Sunday, October 25, 2009

House of Pain!

A word of advice: Any time a Marine tells you that he's planning to put your BJJ class through the "House of Pain", take him at his word.

This past Saturday, when I came into class, the whole atmosphere was different. Neither of our instructors wore their gis. And Mario, who is normally soft spoken and friendly, was in Marine mode. He was all business.

I smelled something burning. When I asked Mario, what it was he smiled and said, "It's the heater." We live in Florida and, even though it's October, there has been no heater-worthy weather yet this year. It wasn't until my other instructor, Ben, told Mario to turn it up a little higher that I realized why.

House of Pain.

They had stations set up all around the room with a boxing ring taped into the middle of the mat. Mario went over the few strikes that we know: lead hand jabs, rear hand punches, upper cuts, hooks, etc. Then he explained we would be going through the circuit and taking turns boxing in the center for two minutes each against him. There would be no head shots, only body shots, and we would be wearing gloves and protective gear. The House of Pain would go until everyone had been through the whole circuit and had their two minutes against Mario OR until someone hit Mario hard enough to end the House of Pain. If anyone at any of the stations got caught flaking out on their assigned station, 30 seconds would be added onto the clock for the guy in the middle and everyone else on the circuits.

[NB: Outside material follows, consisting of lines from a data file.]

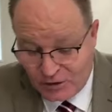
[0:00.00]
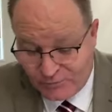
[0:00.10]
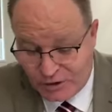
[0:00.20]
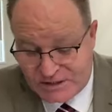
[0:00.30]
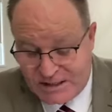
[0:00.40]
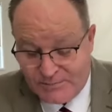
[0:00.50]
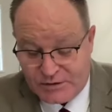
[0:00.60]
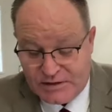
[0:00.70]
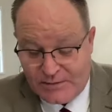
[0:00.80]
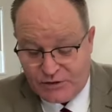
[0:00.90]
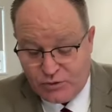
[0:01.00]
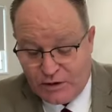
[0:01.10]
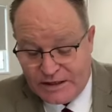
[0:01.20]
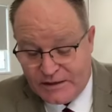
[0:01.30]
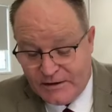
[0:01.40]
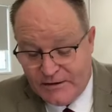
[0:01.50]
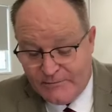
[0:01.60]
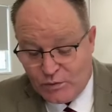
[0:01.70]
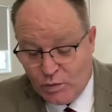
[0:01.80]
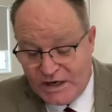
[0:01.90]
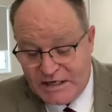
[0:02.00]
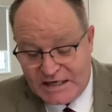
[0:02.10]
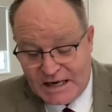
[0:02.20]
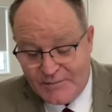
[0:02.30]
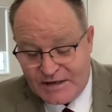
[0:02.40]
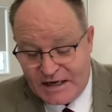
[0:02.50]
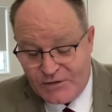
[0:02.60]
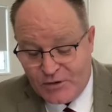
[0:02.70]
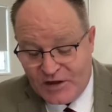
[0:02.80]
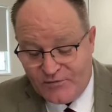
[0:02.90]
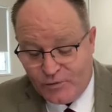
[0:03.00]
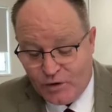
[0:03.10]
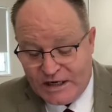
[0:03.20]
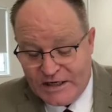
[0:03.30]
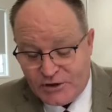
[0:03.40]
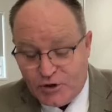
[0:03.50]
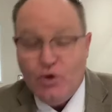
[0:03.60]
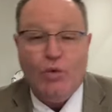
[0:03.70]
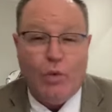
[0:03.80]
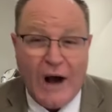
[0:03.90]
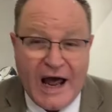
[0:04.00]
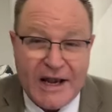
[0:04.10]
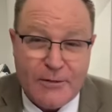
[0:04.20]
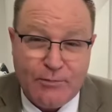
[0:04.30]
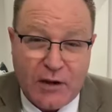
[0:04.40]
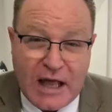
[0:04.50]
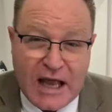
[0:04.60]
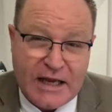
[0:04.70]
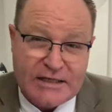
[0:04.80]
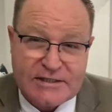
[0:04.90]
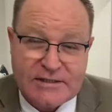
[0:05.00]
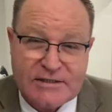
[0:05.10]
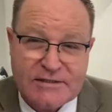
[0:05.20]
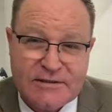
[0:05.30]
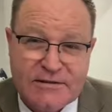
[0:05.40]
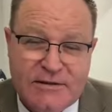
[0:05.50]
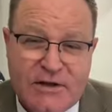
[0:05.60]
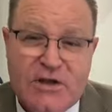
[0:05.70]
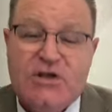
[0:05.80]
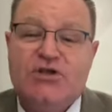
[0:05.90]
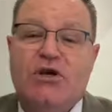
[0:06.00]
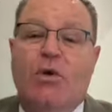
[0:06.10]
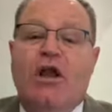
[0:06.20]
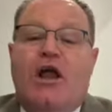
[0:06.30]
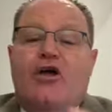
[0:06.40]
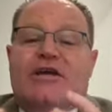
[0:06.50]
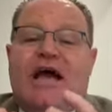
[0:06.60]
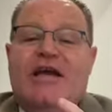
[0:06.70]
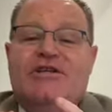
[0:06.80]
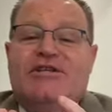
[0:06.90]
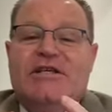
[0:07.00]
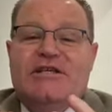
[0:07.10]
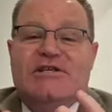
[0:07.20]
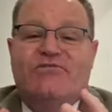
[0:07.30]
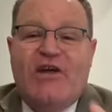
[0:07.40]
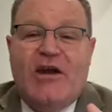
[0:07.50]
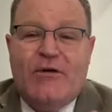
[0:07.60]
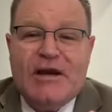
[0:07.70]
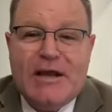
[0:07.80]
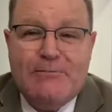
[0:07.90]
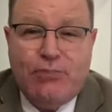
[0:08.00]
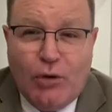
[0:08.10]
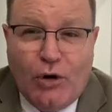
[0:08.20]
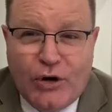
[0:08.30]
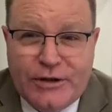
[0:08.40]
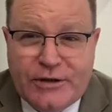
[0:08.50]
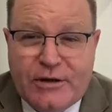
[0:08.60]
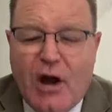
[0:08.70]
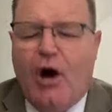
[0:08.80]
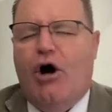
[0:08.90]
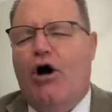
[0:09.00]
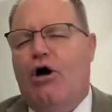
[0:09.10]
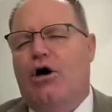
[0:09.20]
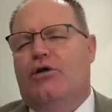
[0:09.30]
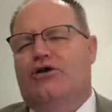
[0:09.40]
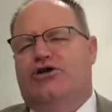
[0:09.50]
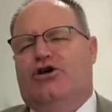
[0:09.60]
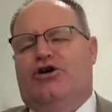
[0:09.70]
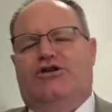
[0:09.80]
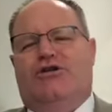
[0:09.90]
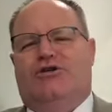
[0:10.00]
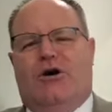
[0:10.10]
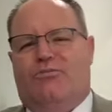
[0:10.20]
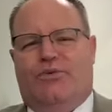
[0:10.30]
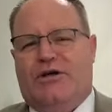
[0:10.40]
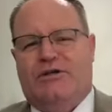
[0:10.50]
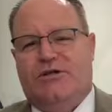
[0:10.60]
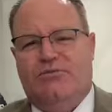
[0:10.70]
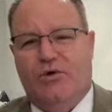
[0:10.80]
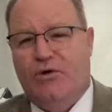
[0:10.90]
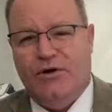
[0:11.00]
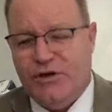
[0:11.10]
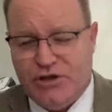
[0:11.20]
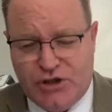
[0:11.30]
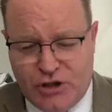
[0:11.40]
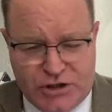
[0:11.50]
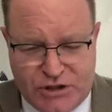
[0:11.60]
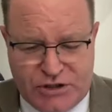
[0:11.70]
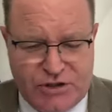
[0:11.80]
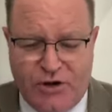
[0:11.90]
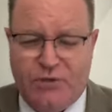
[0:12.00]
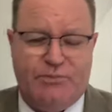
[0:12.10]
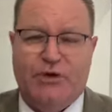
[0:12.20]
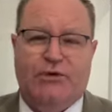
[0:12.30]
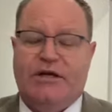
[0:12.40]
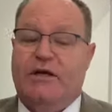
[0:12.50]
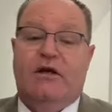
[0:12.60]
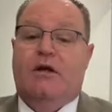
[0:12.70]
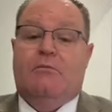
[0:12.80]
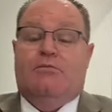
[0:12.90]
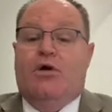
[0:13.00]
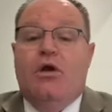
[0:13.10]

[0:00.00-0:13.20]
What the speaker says: Now look at verse number 20. When you come together, therefore, into one place. So a location is very important. Oh, the church is not bricks and mortar. The church is not a building.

Everyone was intimidated. Mario isn't a big guy, but he is definitely tough. Especially when he has his game face on.

They turned off most of the lights and then we started. I was surprised that Mario was yelling at the people in the ring. "Come on, Fighter! Hit me! Come on!" I got to see most of my team mates go before I did. Mario was obviously not going all out, but he was still taking shots. I think everyone got the wind popped out of them at least once.

My turn was no different. I wanted to give it all I had, so I came out aggressive. It was my first experience with this sort of thing and it was weird to have Mario yelling at me and punching me. Once, he popped me hard right in the gut. Boom. Couldn't breath. Mario's yelling at me. "Can you keep fighting, fighter? Can you fight?" As soon as I said yes, the fight started again.

I was both surprised and disappointed by how fast I got winded. We only went for 2 minutes. By by the end of the first minute, I was gassed. It gives me a new appreciation for boxers! Not only did I get winded fast, but all the technique Mario taught us about punching went right out the window. I was trying to think about what I was doing, but everything was going so fast. That's what practice and muscle memory are for, I guess!

After everyone had gone through, Mario turned the lights and the AC on (that you Lord) and had us all sit down. He read us a story about a Marine who led men throughout the night defending an area against an enemy attack, despite several serious injuries to himself. The guy went on fighting even after he was tired because he knew his own life and the lives of him men would be ended if he quit. He also reminded us that we are a team. Everyone who trains together should be working to help each other, not competing against one another.

After that, we worked 3 similar sweeps to use when someone stands up, holding onto your legs. I don't remember if there's a specific name for when someone does that. ;) Then we grappled. Because of the House of Pain, we only got two grapples in, but I was happy with how they went.

Safe to say I was exhausted by the end of the class.


leslie said...

I am so glad that Tim is not a Marine. :o

slideyfoot said...

Very interesting (and nicely written, by the way): there is definitely something about instructors with a military background that makes for a tough warm-up.

Personally, I wouldn't like it, and not just because I'm an unfit wimp (though that sure as hell is a big part of the reason! ;p).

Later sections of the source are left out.